** TASK INPUT follows **

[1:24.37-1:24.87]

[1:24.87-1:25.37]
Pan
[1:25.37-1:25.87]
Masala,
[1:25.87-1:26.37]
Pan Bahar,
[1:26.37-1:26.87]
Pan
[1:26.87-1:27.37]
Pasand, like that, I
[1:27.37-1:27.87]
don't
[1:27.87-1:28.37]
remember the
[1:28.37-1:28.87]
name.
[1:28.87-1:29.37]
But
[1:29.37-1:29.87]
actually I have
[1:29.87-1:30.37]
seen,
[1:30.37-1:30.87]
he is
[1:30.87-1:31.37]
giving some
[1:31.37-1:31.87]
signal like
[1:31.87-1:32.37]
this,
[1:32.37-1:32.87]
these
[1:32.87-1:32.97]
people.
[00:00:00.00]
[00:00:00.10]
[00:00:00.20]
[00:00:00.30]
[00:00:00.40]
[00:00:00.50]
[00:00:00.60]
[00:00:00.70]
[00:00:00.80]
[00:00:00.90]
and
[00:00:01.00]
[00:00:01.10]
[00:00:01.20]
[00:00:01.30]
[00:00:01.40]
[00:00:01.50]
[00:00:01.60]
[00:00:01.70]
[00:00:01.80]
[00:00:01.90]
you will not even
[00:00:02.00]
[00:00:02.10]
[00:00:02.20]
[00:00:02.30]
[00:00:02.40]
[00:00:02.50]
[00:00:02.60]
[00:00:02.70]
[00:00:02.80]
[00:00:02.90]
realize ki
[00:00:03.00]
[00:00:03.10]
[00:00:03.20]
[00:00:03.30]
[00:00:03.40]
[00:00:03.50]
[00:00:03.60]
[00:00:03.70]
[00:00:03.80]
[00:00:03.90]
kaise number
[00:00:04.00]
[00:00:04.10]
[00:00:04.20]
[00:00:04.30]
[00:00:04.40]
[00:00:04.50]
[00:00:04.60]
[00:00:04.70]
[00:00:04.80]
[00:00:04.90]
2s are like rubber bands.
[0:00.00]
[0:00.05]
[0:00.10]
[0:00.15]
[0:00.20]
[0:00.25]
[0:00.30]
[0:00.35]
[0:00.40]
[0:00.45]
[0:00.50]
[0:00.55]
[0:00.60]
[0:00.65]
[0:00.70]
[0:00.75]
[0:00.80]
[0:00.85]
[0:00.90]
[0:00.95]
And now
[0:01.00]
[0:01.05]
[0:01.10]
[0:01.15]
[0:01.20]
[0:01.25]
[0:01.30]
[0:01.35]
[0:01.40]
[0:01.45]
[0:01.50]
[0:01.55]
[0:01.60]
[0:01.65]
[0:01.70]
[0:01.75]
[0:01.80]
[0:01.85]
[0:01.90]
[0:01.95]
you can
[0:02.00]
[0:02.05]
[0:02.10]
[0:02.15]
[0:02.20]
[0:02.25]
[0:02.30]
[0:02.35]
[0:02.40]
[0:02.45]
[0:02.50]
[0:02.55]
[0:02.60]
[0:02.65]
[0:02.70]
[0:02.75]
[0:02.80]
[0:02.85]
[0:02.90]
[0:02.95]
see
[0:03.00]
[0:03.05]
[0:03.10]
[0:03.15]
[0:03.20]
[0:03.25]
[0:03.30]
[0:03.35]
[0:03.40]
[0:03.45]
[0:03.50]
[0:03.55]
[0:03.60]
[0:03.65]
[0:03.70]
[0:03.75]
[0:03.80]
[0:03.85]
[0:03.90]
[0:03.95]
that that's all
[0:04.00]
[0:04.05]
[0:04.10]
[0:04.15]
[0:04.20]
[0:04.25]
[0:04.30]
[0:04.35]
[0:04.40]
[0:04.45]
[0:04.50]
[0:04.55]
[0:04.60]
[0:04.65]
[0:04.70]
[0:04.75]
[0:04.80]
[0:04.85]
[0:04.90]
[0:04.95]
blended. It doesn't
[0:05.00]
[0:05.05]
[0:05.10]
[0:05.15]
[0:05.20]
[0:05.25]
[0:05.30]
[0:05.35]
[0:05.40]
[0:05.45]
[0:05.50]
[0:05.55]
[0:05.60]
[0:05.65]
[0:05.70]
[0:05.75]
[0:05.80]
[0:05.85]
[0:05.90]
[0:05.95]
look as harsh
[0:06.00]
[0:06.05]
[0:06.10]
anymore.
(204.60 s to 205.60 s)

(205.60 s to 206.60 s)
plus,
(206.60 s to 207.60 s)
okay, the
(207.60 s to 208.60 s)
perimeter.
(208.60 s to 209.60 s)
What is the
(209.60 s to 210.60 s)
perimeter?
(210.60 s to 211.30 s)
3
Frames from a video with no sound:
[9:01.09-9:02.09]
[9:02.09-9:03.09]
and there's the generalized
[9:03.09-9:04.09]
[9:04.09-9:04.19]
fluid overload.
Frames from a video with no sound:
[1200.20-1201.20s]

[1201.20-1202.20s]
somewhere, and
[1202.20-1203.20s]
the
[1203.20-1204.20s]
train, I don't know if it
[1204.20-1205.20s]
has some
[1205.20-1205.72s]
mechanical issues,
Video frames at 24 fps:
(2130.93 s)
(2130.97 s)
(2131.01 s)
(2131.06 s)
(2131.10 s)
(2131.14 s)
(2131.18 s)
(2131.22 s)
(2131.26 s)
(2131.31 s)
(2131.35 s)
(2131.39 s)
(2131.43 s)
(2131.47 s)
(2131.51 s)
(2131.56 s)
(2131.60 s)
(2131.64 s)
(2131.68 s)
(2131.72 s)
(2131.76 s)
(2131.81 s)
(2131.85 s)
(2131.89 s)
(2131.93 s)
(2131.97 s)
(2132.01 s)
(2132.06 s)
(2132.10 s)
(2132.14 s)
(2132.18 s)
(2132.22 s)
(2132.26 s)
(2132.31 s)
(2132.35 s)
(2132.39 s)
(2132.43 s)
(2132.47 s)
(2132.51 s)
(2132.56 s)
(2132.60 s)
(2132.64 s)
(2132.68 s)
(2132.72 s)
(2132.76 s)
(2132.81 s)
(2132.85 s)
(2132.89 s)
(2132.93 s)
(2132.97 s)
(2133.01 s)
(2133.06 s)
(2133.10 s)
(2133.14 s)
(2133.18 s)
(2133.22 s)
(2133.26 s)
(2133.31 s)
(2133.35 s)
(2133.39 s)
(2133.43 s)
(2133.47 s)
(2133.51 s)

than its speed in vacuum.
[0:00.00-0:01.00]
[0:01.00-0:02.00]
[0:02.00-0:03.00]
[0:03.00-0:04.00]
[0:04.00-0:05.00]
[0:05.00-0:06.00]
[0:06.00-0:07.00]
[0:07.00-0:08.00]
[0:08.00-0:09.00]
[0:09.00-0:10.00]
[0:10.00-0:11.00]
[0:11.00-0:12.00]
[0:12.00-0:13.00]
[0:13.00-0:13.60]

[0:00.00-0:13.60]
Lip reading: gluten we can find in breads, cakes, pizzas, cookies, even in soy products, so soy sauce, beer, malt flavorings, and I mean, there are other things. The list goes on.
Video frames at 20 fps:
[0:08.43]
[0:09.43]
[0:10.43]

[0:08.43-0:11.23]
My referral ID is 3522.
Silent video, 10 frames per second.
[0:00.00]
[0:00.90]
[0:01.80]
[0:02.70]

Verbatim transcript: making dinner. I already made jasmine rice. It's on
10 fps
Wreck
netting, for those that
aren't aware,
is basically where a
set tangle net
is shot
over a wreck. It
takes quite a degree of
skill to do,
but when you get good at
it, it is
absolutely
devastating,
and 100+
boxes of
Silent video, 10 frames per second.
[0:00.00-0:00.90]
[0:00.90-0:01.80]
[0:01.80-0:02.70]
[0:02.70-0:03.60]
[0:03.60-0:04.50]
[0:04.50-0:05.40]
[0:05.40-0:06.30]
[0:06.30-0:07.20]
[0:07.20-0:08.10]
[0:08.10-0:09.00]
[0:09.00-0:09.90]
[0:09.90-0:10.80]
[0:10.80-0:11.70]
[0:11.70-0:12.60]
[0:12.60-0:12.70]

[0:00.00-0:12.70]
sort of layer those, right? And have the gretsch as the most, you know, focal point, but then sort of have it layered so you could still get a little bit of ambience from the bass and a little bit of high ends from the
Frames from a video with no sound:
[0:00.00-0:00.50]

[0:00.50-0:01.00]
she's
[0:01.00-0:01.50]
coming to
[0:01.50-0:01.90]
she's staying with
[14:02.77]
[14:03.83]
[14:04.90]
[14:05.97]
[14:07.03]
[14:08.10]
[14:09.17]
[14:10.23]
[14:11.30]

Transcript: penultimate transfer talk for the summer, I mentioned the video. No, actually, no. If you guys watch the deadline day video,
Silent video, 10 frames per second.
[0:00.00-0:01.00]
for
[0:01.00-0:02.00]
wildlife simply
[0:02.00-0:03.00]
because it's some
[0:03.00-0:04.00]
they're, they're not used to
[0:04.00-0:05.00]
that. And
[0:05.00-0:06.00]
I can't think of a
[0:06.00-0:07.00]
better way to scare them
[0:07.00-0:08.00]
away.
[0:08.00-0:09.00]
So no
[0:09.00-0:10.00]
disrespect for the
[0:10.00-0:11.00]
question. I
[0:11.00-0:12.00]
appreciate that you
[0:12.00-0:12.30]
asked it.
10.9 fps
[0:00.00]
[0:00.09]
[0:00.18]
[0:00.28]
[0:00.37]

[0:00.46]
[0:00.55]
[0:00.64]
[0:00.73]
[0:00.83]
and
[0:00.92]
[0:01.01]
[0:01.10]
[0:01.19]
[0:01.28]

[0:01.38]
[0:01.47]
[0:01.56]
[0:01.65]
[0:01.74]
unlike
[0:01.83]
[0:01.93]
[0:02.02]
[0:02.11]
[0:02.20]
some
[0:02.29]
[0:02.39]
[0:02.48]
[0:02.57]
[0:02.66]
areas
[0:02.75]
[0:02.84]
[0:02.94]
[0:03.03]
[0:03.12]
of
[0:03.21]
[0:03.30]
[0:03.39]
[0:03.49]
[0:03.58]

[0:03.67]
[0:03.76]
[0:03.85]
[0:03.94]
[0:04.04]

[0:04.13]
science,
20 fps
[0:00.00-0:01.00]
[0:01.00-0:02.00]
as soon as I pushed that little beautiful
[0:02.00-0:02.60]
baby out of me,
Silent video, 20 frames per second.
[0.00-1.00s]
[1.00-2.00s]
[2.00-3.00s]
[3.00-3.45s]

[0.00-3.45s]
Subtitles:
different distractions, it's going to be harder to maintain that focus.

** End of TASK INPUT **

* _TASK OBJECTIVE_
Nothing but the lines above from the one containing "Lip reading: gluten" through the one containing "Verbatim transcript: making" should appear in the answer, each repeated exactly.

* _TASK SOLUTION_
Lip reading: gluten we can find in breads, cakes, pizzas, cookies, even in soy products, so soy sauce, beer, malt flavorings, and I mean, there are other things. The list goes on.
Video frames at 20 fps:
[0:08.43]
[0:09.43]
[0:10.43]

[0:08.43-0:11.23]
My referral ID is 3522.
Silent video, 10 frames per second.
[0:00.00]
[0:00.90]
[0:01.80]
[0:02.70]

Verbatim transcript: making dinner. I already made jasmine rice. It's on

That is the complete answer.